> Task to complete
In your copy, reproduce the entries exactly as they are, minus the images.

(Stored data)

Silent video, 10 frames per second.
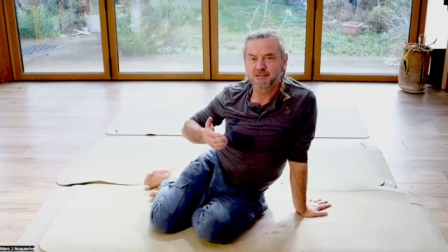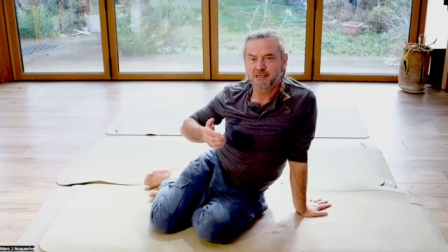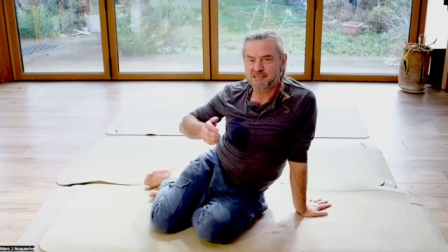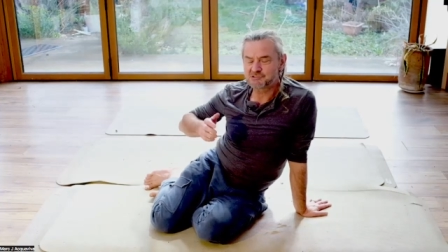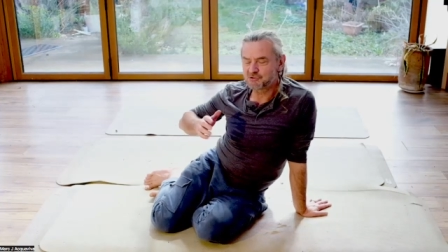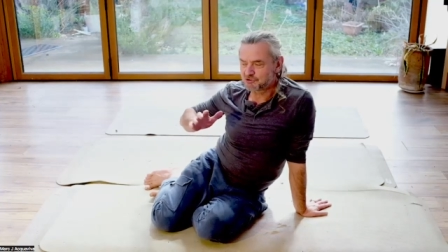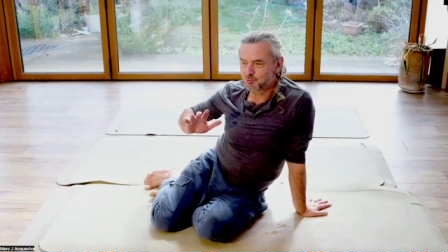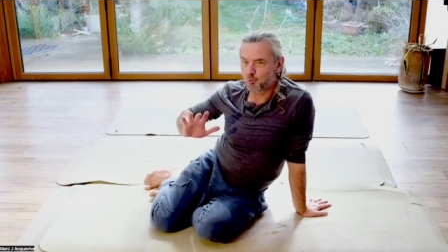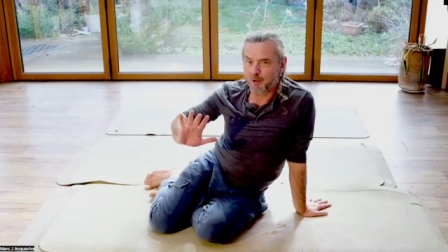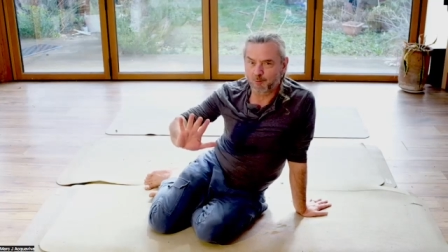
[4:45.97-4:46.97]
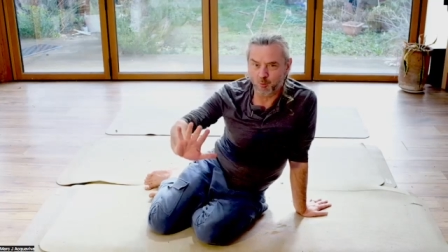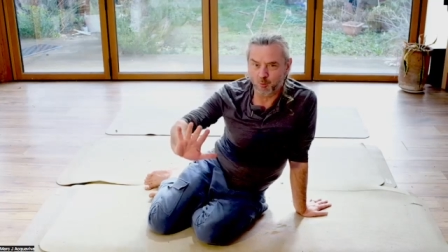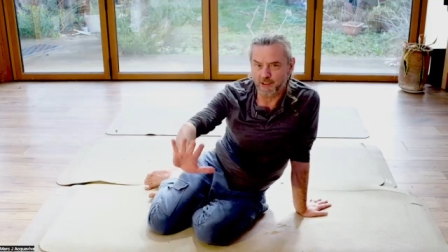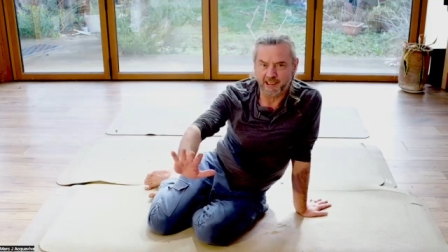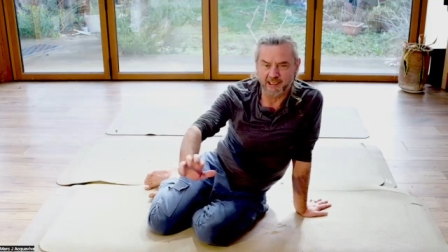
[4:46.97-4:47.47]
it's not a
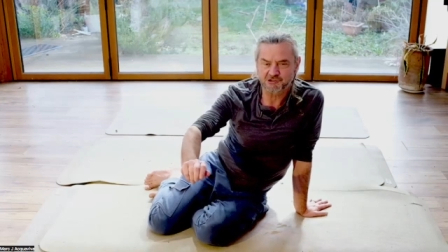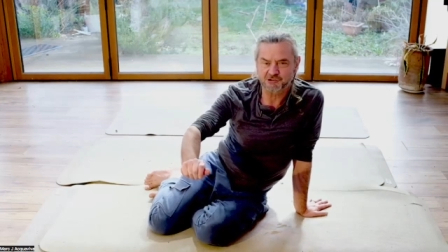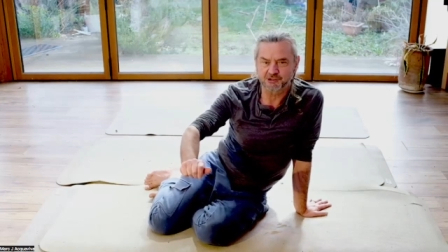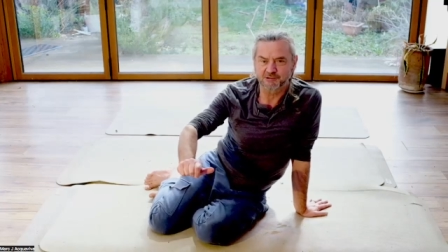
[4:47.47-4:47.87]
one-way action.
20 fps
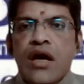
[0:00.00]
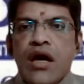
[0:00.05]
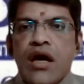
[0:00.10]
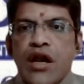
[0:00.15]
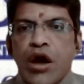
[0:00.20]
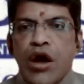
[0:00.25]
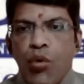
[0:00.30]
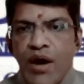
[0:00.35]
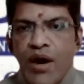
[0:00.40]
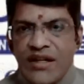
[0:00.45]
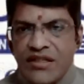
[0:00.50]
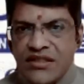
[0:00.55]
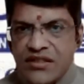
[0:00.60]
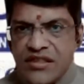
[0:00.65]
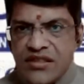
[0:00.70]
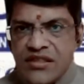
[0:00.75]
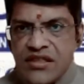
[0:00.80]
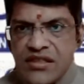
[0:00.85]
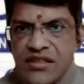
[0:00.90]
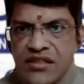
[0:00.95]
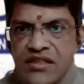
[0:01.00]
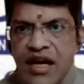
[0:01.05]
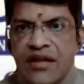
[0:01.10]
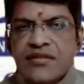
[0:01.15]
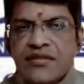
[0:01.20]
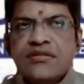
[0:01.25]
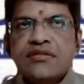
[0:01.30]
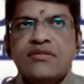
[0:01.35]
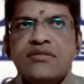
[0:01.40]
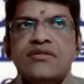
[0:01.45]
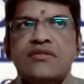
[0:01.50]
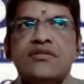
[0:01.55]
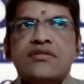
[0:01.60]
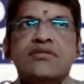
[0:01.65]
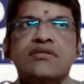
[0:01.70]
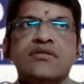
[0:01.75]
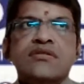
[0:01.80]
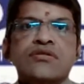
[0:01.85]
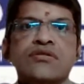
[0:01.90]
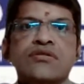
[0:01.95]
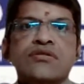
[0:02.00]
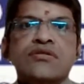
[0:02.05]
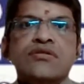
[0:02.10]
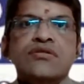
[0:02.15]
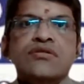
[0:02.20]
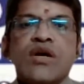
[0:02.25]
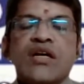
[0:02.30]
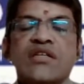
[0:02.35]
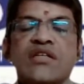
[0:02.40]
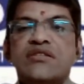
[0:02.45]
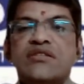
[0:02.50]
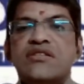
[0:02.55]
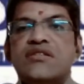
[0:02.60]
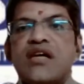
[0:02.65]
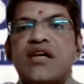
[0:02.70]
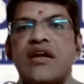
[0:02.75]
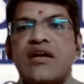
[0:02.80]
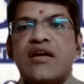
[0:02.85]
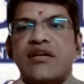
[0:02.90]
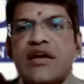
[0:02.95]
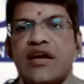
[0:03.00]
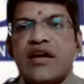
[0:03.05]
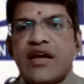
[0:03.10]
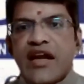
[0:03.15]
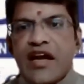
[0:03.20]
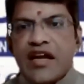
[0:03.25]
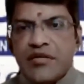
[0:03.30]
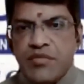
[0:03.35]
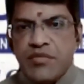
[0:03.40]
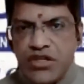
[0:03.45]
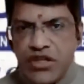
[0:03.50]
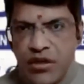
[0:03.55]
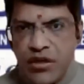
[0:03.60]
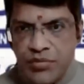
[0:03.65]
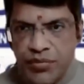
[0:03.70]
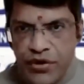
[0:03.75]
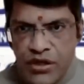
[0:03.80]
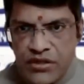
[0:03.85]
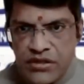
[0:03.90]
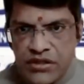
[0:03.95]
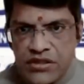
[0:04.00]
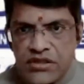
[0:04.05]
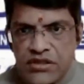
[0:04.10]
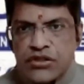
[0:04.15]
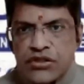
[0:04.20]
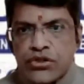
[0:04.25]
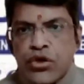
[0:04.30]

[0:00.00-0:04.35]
Now, once this is done, once this entire admission process is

> The completed task
Silent video, 10 frames per second.
[4:45.97-4:46.97]
[4:46.97-4:47.47]
it's not a
[4:47.47-4:47.87]
one-way action.
20 fps
[0:00.00]
[0:00.05]
[0:00.10]
[0:00.15]
[0:00.20]
[0:00.25]
[0:00.30]
[0:00.35]
[0:00.40]
[0:00.45]
[0:00.50]
[0:00.55]
[0:00.60]
[0:00.65]
[0:00.70]
[0:00.75]
[0:00.80]
[0:00.85]
[0:00.90]
[0:00.95]
[0:01.00]
[0:01.05]
[0:01.10]
[0:01.15]
[0:01.20]
[0:01.25]
[0:01.30]
[0:01.35]
[0:01.40]
[0:01.45]
[0:01.50]
[0:01.55]
[0:01.60]
[0:01.65]
[0:01.70]
[0:01.75]
[0:01.80]
[0:01.85]
[0:01.90]
[0:01.95]
[0:02.00]
[0:02.05]
[0:02.10]
[0:02.15]
[0:02.20]
[0:02.25]
[0:02.30]
[0:02.35]
[0:02.40]
[0:02.45]
[0:02.50]
[0:02.55]
[0:02.60]
[0:02.65]
[0:02.70]
[0:02.75]
[0:02.80]
[0:02.85]
[0:02.90]
[0:02.95]
[0:03.00]
[0:03.05]
[0:03.10]
[0:03.15]
[0:03.20]
[0:03.25]
[0:03.30]
[0:03.35]
[0:03.40]
[0:03.45]
[0:03.50]
[0:03.55]
[0:03.60]
[0:03.65]
[0:03.70]
[0:03.75]
[0:03.80]
[0:03.85]
[0:03.90]
[0:03.95]
[0:04.00]
[0:04.05]
[0:04.10]
[0:04.15]
[0:04.20]
[0:04.25]
[0:04.30]

[0:00.00-0:04.35]
Now, once this is done, once this entire admission process is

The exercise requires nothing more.